The Gainesville Police Department is here for all your hurricane recovery needs, and a recent photo they shared on their Facebook page before heading out to help residents post-Irma has plenty of women, um, needing things.
“Officers Nordman, Hamill and Rengering…part of the night crew getting ready to do some work,” the caption reads. The photo of the three officers has thirsty women trying to come up with reasons why the Gainesville PD should show up on their doorstep — and it’s hilarious.
The top comment is on top for a reason. Because, oh my God.
Grandma is wise AF.
Ticket? What ticket? *twirls hair*
Gainesville is about to see a tiny bump in female tourism. Just a tiny one.

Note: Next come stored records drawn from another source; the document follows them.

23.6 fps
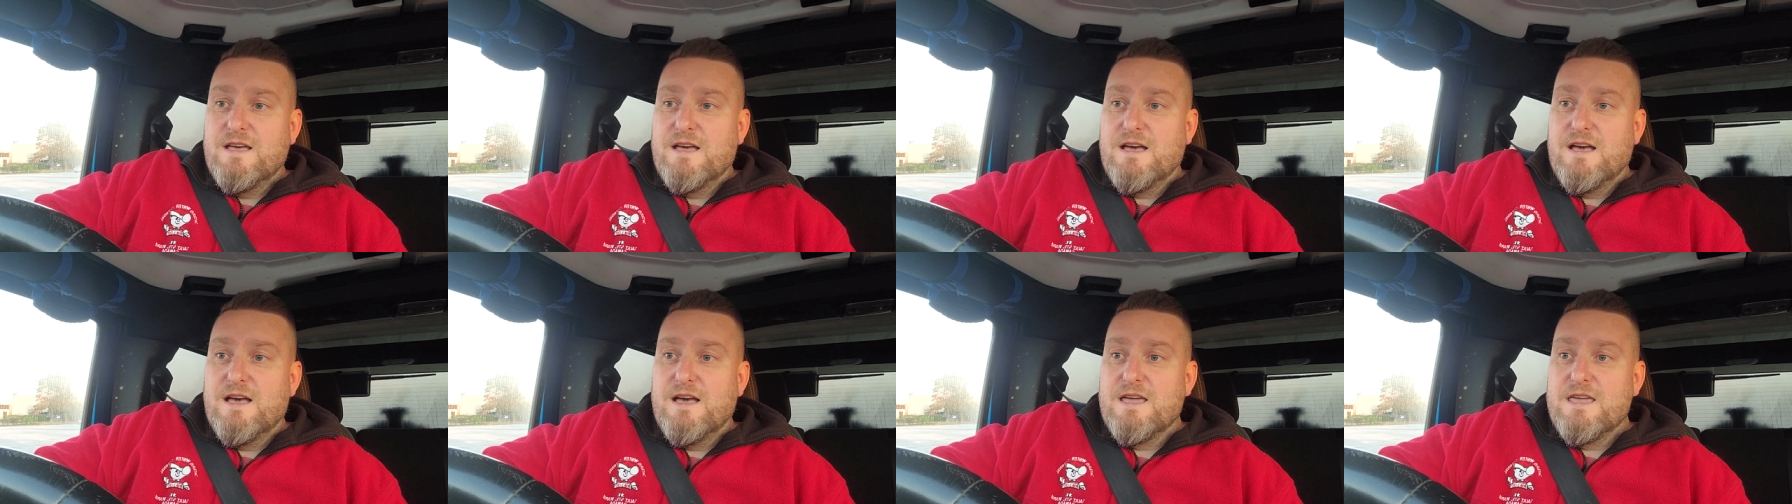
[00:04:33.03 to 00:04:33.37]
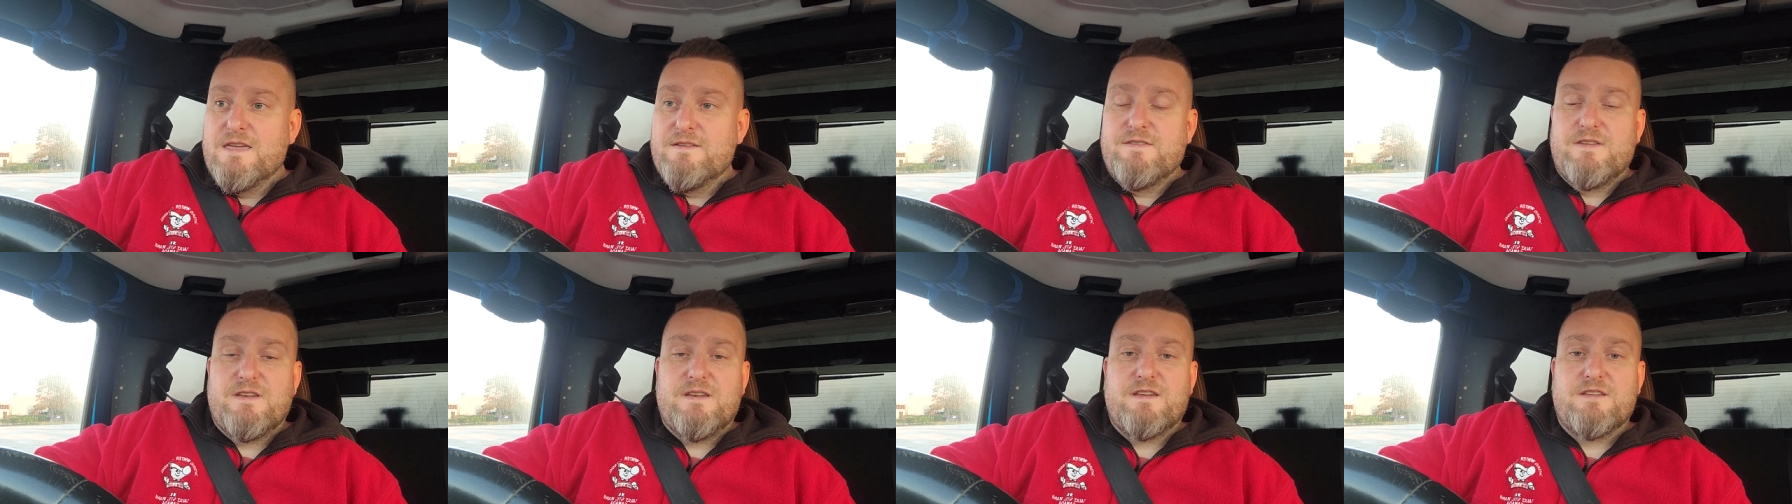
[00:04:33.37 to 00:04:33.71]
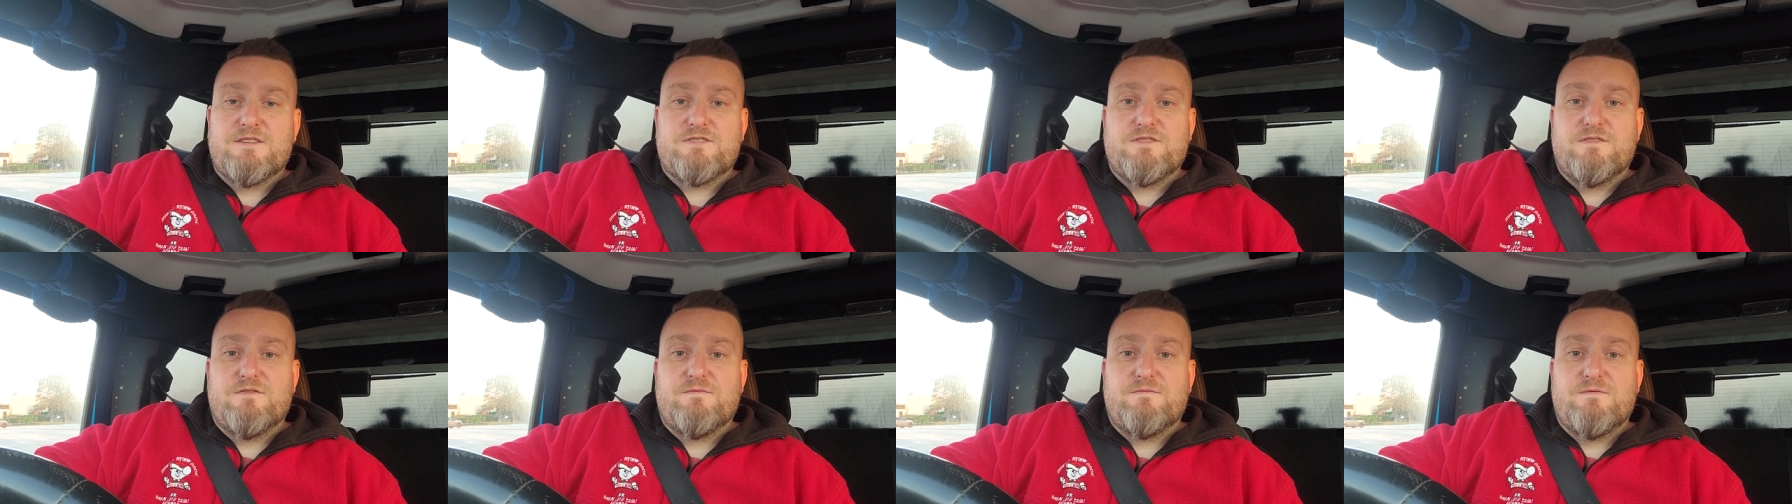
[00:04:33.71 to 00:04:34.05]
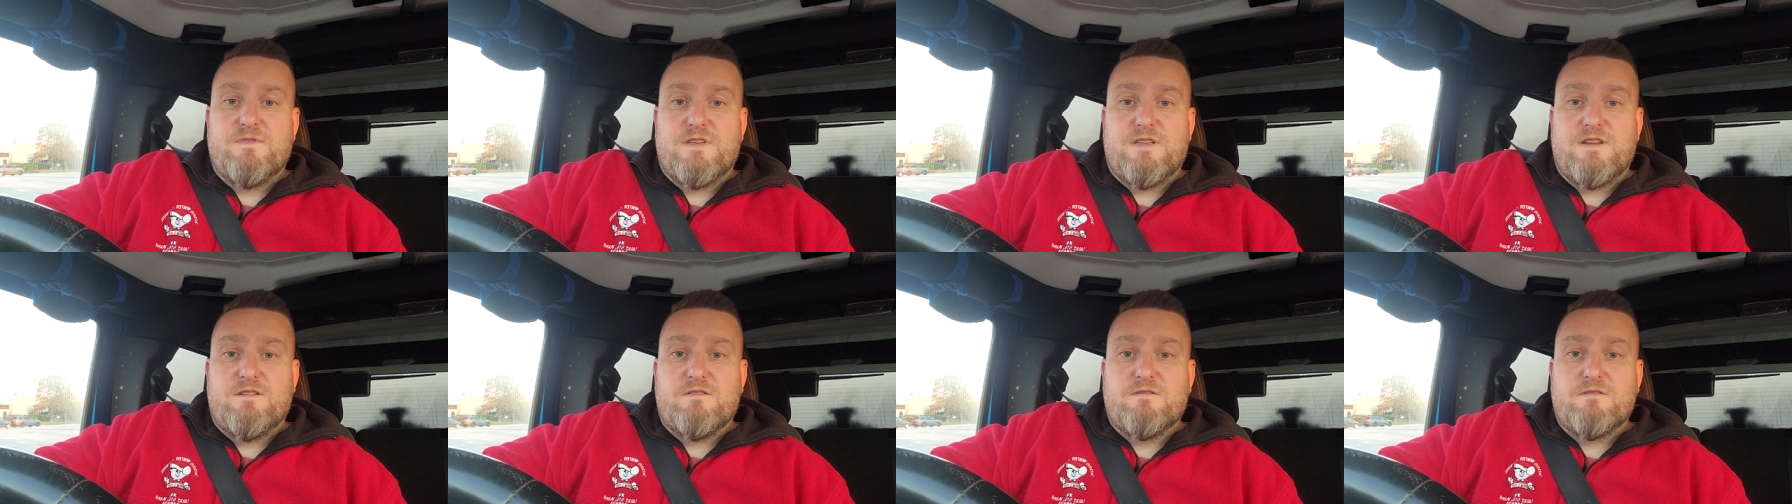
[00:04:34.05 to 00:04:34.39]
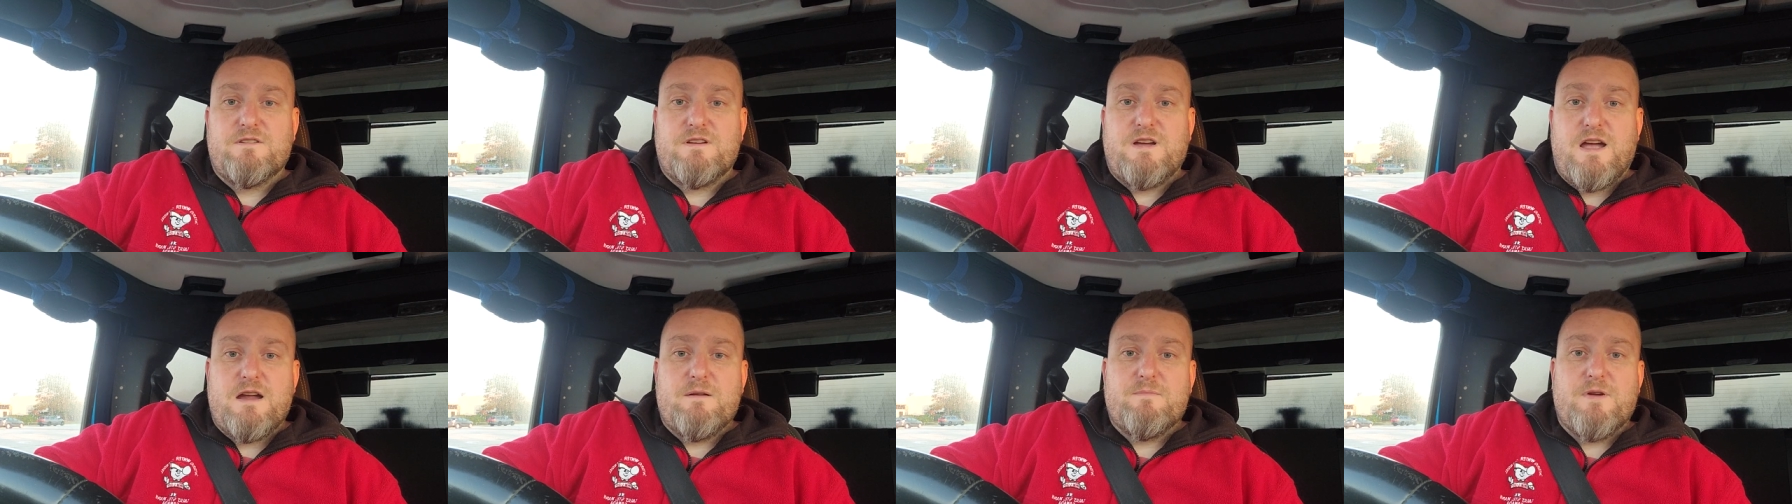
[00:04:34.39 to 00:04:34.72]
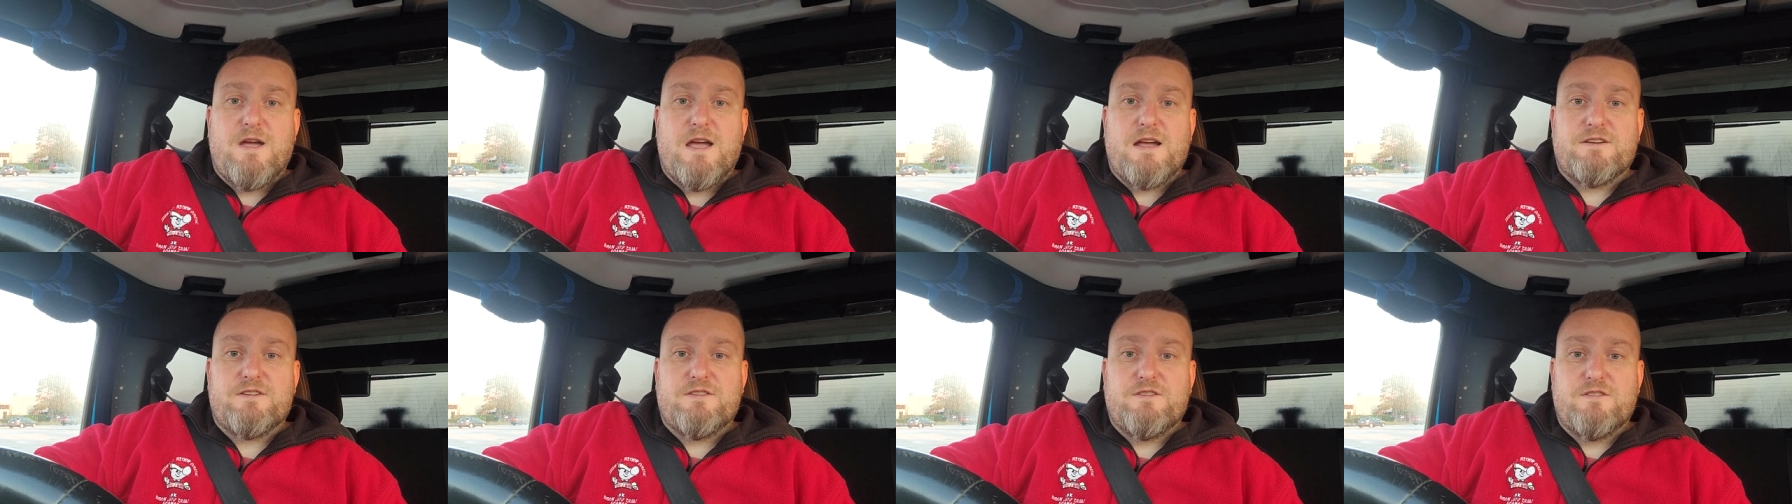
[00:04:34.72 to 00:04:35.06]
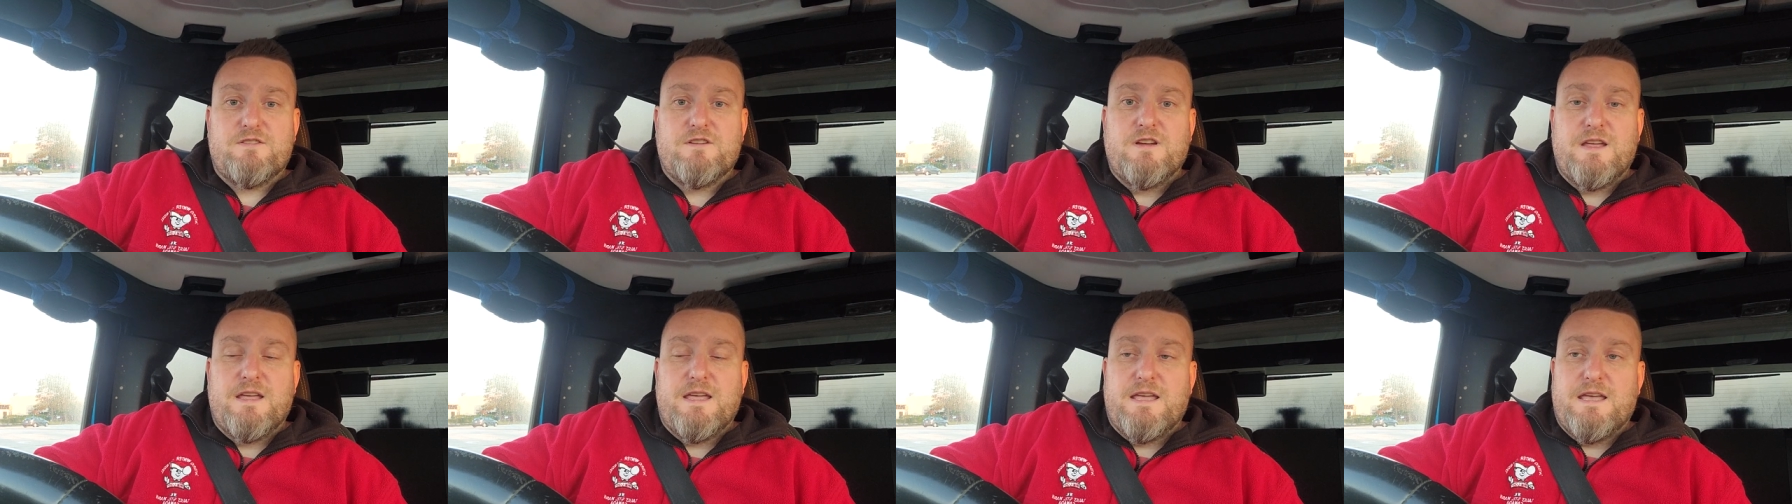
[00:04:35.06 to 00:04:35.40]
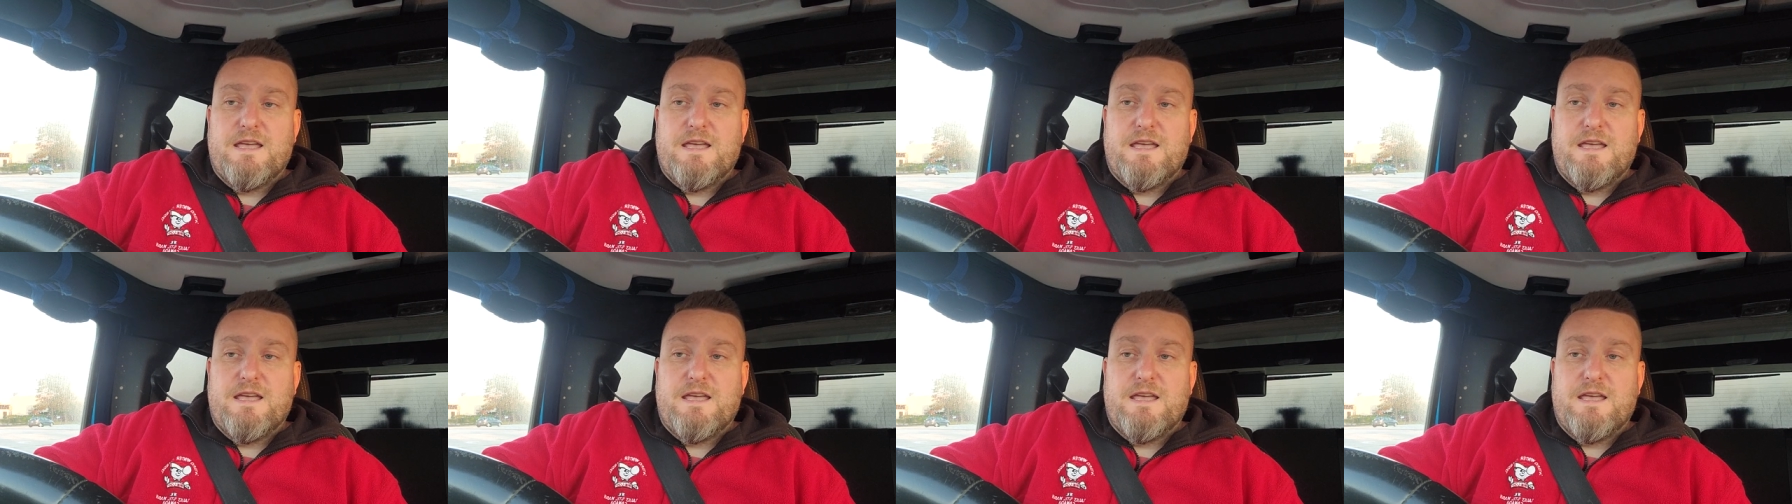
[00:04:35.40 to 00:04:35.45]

Uh, even as a you know chiropractor,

These guys have women ready to turn to a life of crime.
We have the feeling a lot of Gainesville women are digging through their garages for an ax right about now.

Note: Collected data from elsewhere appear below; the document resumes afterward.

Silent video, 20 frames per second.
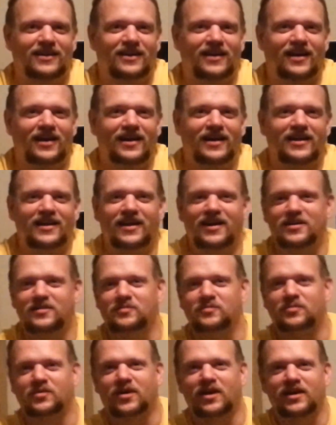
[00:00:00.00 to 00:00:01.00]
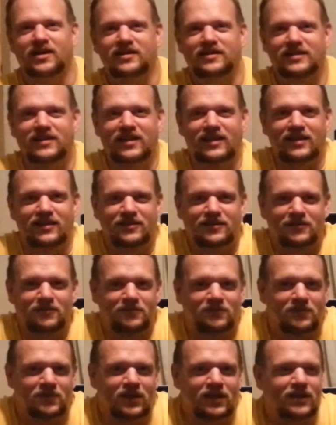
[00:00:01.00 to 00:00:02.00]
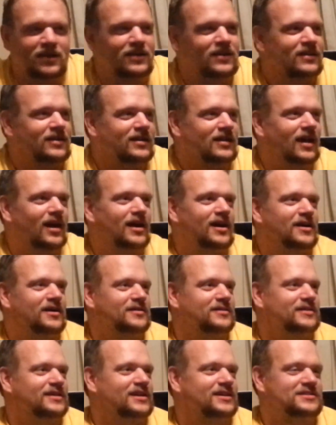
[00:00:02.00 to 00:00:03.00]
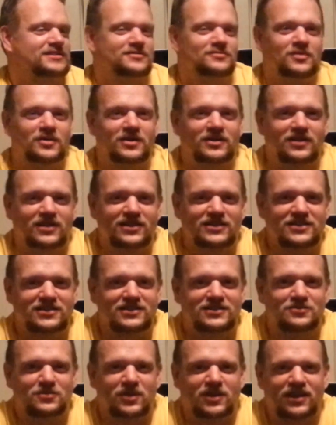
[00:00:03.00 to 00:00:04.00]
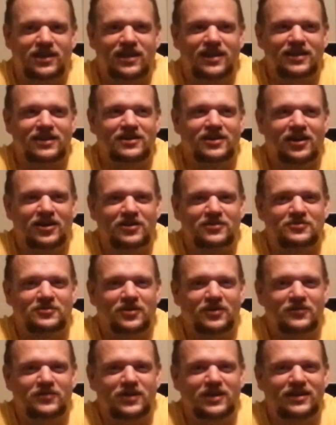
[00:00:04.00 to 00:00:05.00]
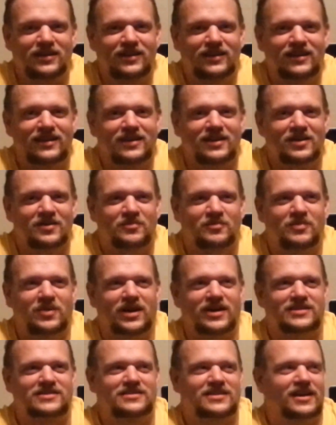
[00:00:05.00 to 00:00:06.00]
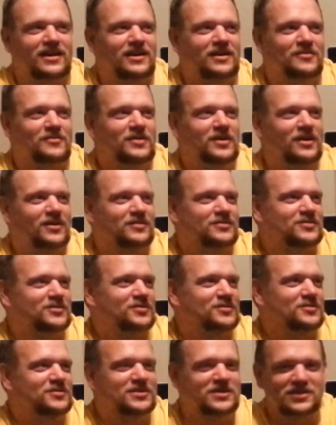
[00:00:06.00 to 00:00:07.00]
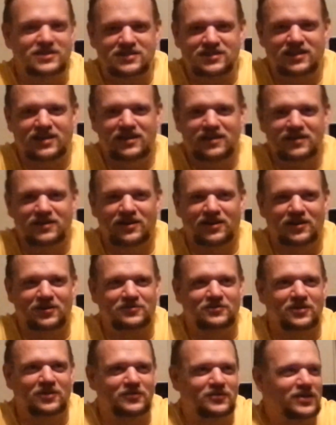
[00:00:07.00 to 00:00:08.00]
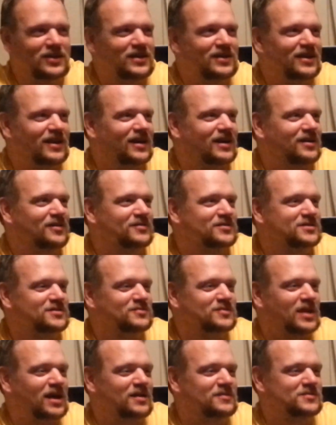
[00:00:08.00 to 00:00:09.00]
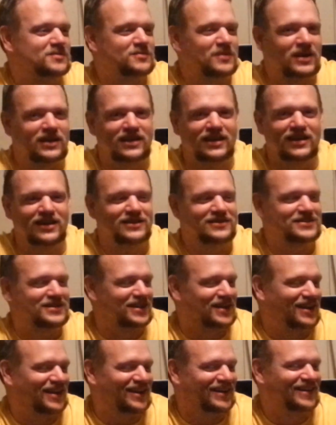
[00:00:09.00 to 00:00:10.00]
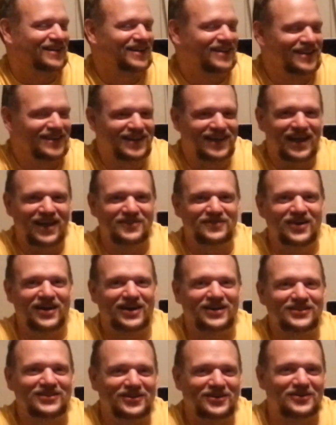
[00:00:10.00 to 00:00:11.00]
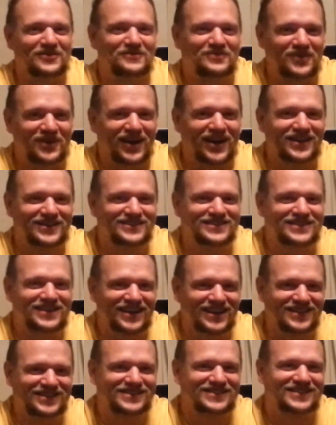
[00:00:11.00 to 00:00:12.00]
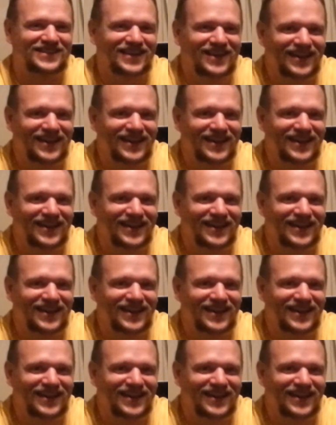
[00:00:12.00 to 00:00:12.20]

Hi, I am Brian Keaton. Yes, this is with King Kong Roofing, but we don't do just King Kong Roofing. Sometimes my kids have other projects,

In any other situation, the below chain of events would sound extreme. But not this time. We’re taking notes.
There were also several comments like this one, requesting a beefcake calendar of the officers. For charity, of course.
Happily, it looks like our dreams might come true. An update to the post assures us that there will be a calendar, and fast — with all proceeds going toward Hurricane Irma recovery. So not only are these guys smoking hot, they’re using their hotness for good. Swoon.
The department also dropped the disappointing news that Officer Nordman and Officer Hamill are both married, but their wives are loving all the women drooling over their hot husbands. But all is not lost, ladies — Officer Rengering is single, though his coworkers sound a bit concerned for his safety. The department writes, “Officer Rengering is being placed into Cougar Prey Protective Care, similar to the witness protection program for his safety.”
Very funny, guys. But I prefer to be called Puma.
They were also careful to instruct that no one should call them unless they’re truly needed. But like, define need, officers. “Please do not call 9-1-1 and request this group respond to your ‘incident’.”
Noted. But please keep posting photos, guys. With all the bad news lately, pictures of hot police officers helping out their citizenry is renewing our faith in humanity. And, uh, other things.